Starling CEO Anne Boden says the bank has pulled all paid advertising on Facebook and Instagram until Meta tackles fraudsters advertising on its platforms. In her annual letter, Boden also confirms the planned launch of a Software as a Service (SaaS) proposition during 2022.
Boden has been at the forefront of an industry push to get financial fraud included in the government's new Online Safety bill, which aims to force firms - through the threat of massive fines - to improve internet safety in areas such as terrorist content, child sex abuse, hate crimes, cyber-bullying and the dissemination of fake news.
She accuses big tech and social media giants of allowing “financial fraudsters to advertise and post content on their platforms that result every day in people being scammed out of their savings”.
In December, Meta said it is working with TechUK's Online Fraud Steering Group to tackle the problem of fraudsters advertising on its platform. Boden says she welcomes the move but that until more details on when and how the initiative happens, Starling is stopping all paid advertising on Facebook and Instagram.
Boden goes on to take a dig at Facebook's Metaverse plans, recalling that in 2006 a bank opened a branch in Second Life, adding: "Fast forward a few years and see how much simpler it proved to be to provide 24/7 human contact via and app."

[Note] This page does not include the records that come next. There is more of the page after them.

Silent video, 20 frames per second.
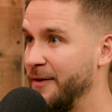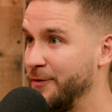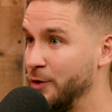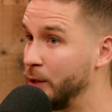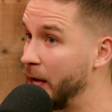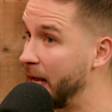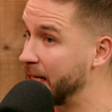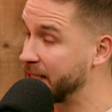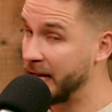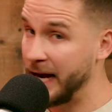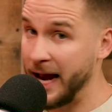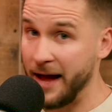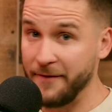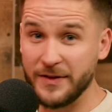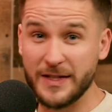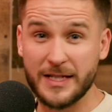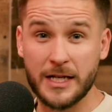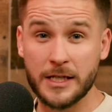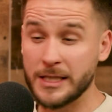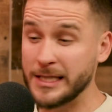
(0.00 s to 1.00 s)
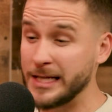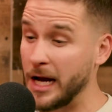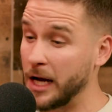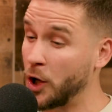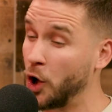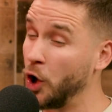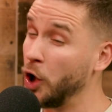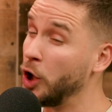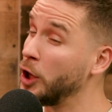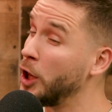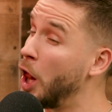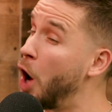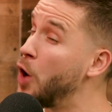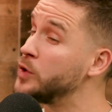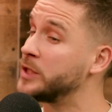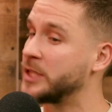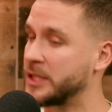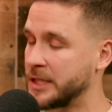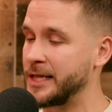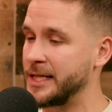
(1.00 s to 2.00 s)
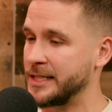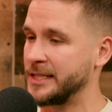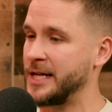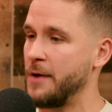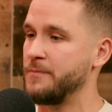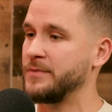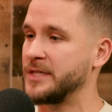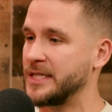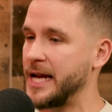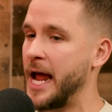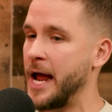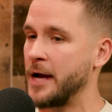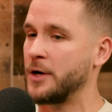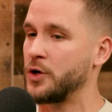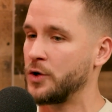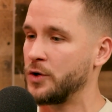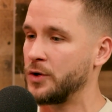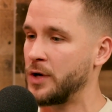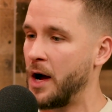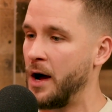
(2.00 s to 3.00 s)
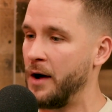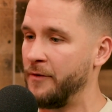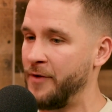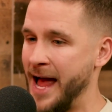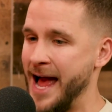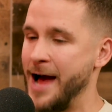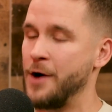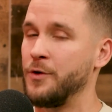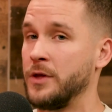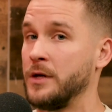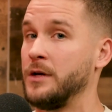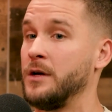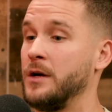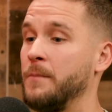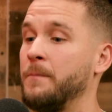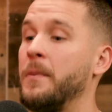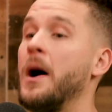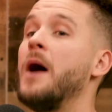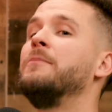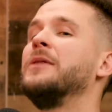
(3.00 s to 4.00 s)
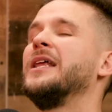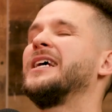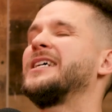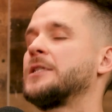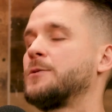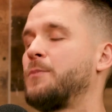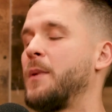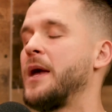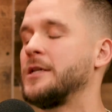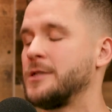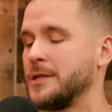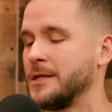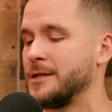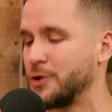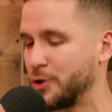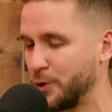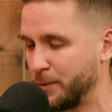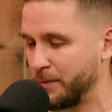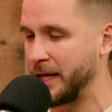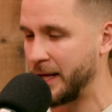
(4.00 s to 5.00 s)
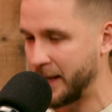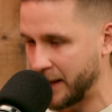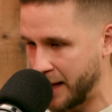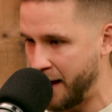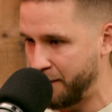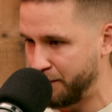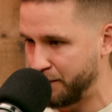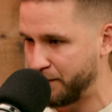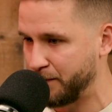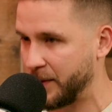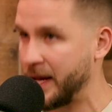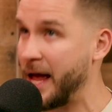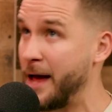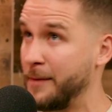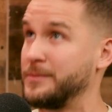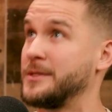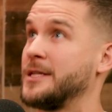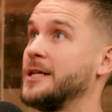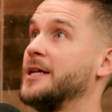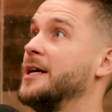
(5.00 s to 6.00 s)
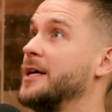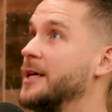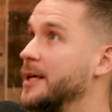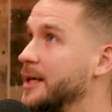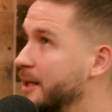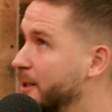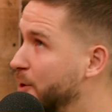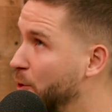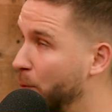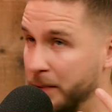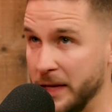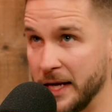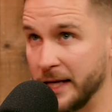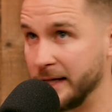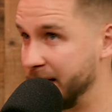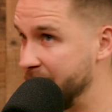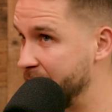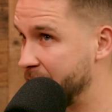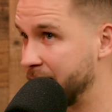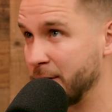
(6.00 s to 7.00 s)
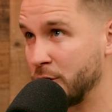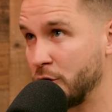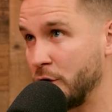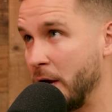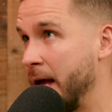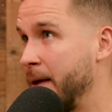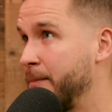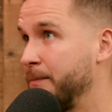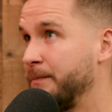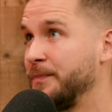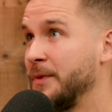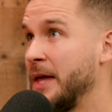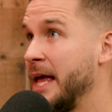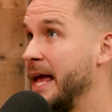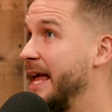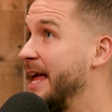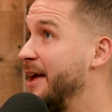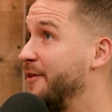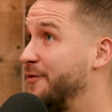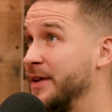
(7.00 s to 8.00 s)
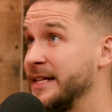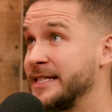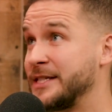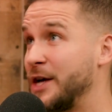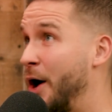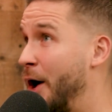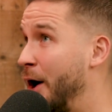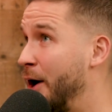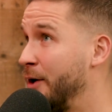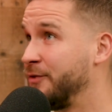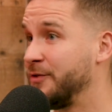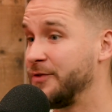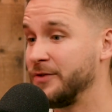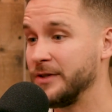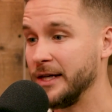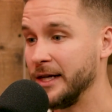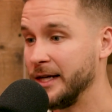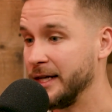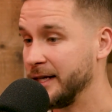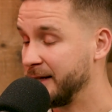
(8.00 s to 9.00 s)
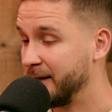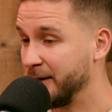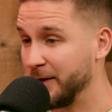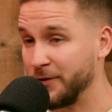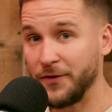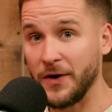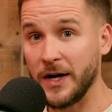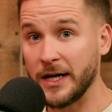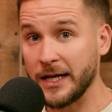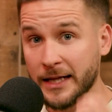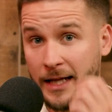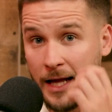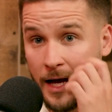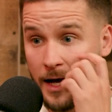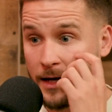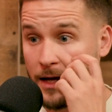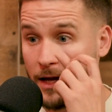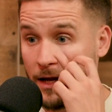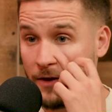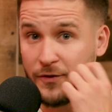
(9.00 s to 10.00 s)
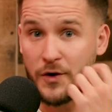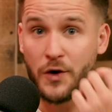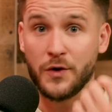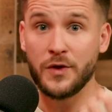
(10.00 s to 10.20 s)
If you guys can have close to the same standard of how the public spaces should be kept, you'll be in decent shape. If it's off, good fucking luck. If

Elsewhere, the letter reads: “With SaaS (or Starling as a Service, as we like to call it) we will offer our partners the benefit of Starling’s advanced technology to use as their own. If a bank wants a digital bank, they can have one up and running in months with Starling’s SaaS offering. It will be their licence, our technology.”
Boden adds that the bank plans to continue expanding lending. “Expect a mix of strategic forward flow arrangements, organic lending across various asset classes and a targeted M&A strategy focusing on selected lending originators.”

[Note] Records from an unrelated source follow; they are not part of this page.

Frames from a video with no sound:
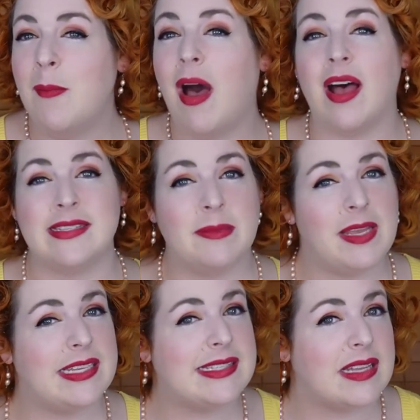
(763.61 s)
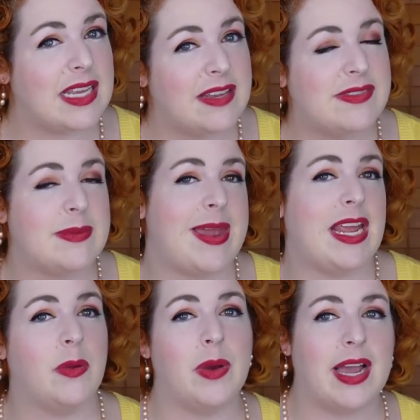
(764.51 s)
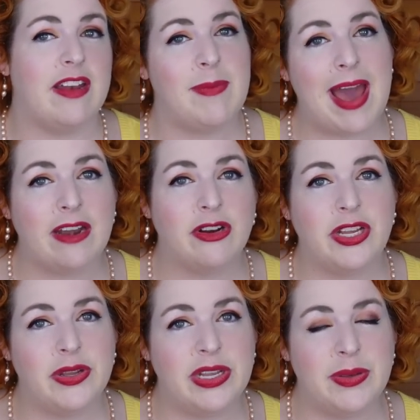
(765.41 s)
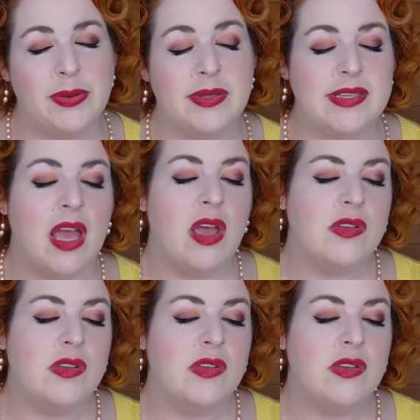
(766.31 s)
possibly sleeves depending on what kind of pattern you use.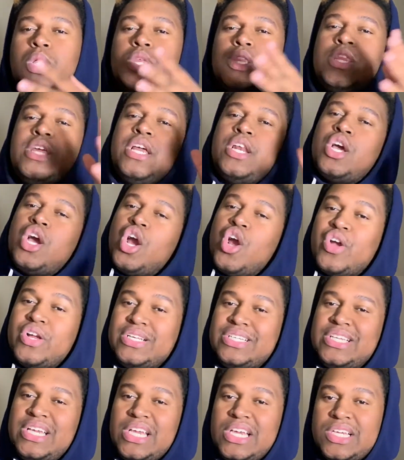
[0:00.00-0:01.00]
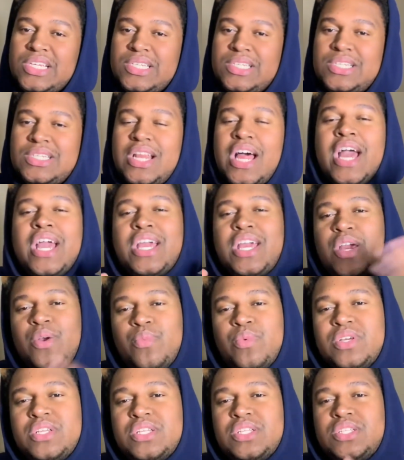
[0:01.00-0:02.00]
than her and Tika's. Like, it
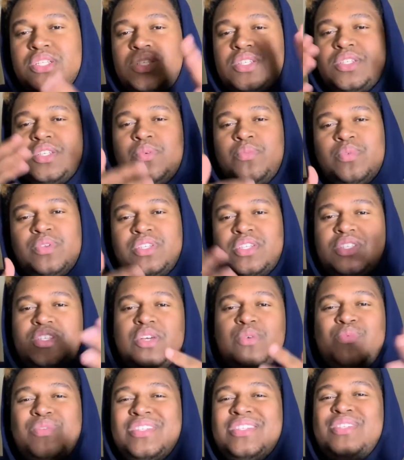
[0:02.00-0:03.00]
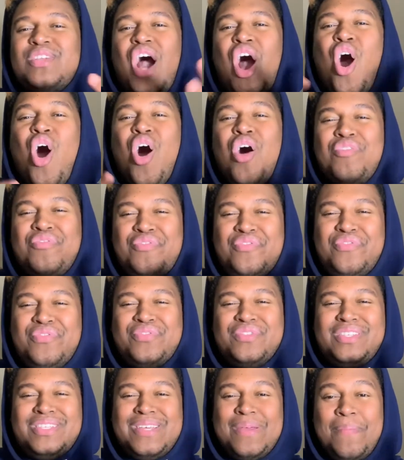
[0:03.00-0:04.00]
was off
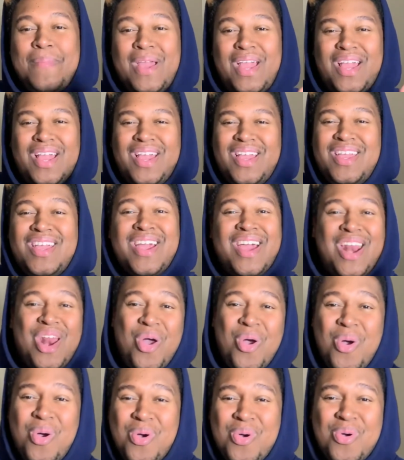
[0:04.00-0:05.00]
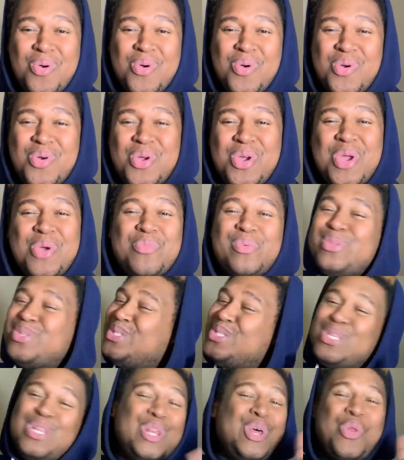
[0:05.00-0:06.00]
to me. You know? It was
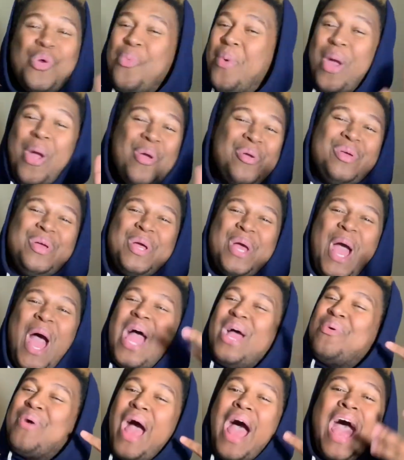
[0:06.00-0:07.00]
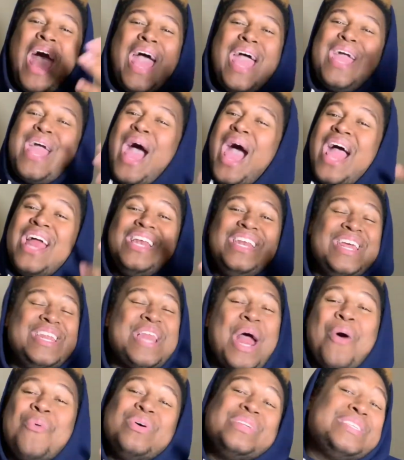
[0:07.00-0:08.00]
a little weird. I
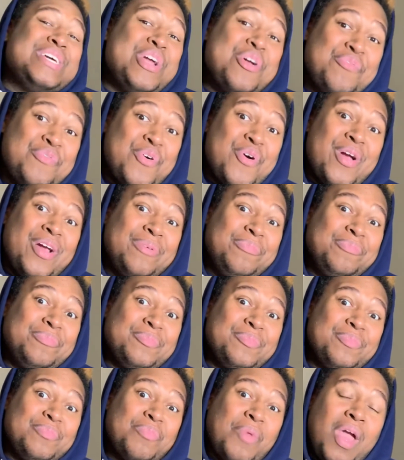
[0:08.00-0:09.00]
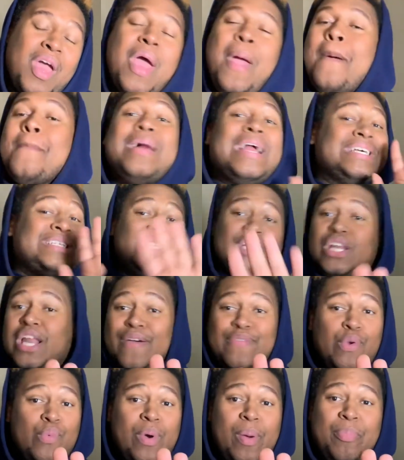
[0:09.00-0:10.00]
wasn't here for it. But I still
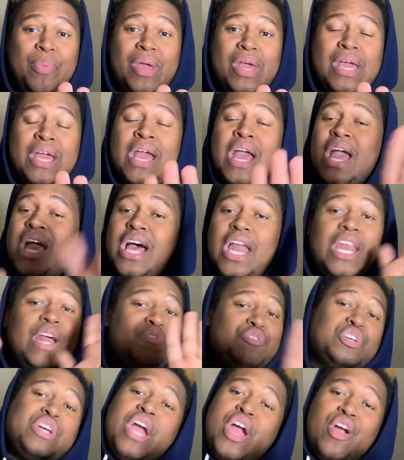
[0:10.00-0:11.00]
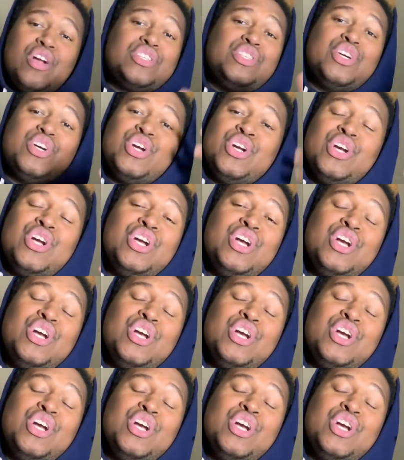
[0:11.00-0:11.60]
love you, Whoopi. I loved your character.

The letter also outlines an intention to cater to those starting a new business, emphasising the role of SaaS, online course, and other software services to simplify the running of a company.

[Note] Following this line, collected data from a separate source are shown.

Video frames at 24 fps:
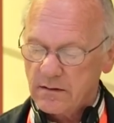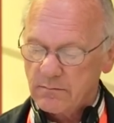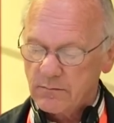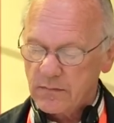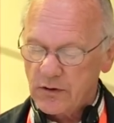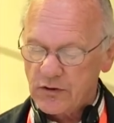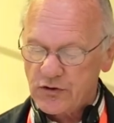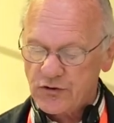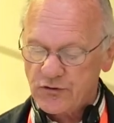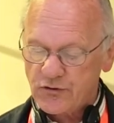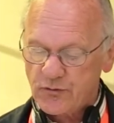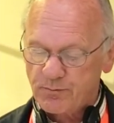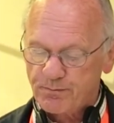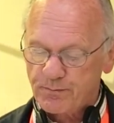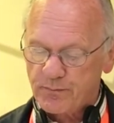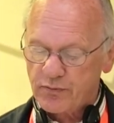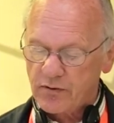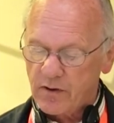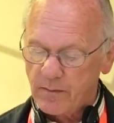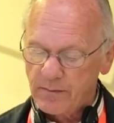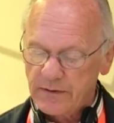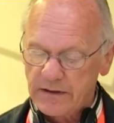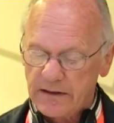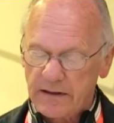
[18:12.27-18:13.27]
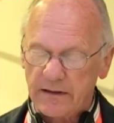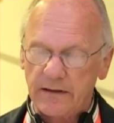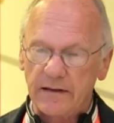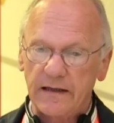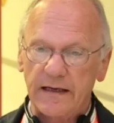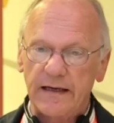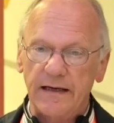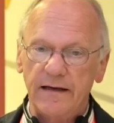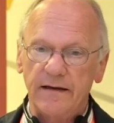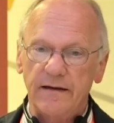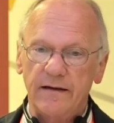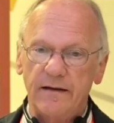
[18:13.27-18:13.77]
most
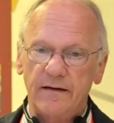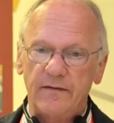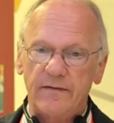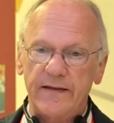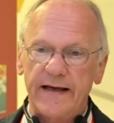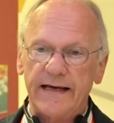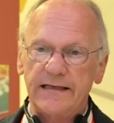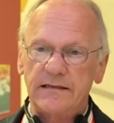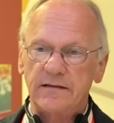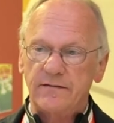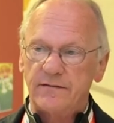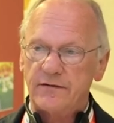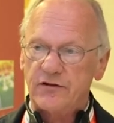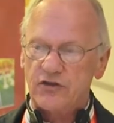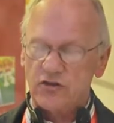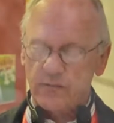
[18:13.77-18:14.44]
prominently that of the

Boden provides a broader take on both diversity and fraud in the letter, criticising the state of funding female-backed firms as something carried out in stable times as investors only then have the appetite to “take a chance” on funding women.
“They do what is right because they know that people are watching. I suspect during a crisis, in this case the pandemic. When all eyes are on clear and present dangers, do they expect less scrutiny and stop worrying about who is looking over their shoulder?”
While the letter does not directly address the recent controversy sparked after Boden stated that “Open Banking has not been a success” to the Treasury Select Committee late last year, it does make clear efforts to set Starling apart from all other competitors. “As a profitable, fast-growing fintech built on proprietary software and with a substantial loan book, a valuation in excess of £1 billion and a tightly controlled cost-base, Starling now stands in a category of one.”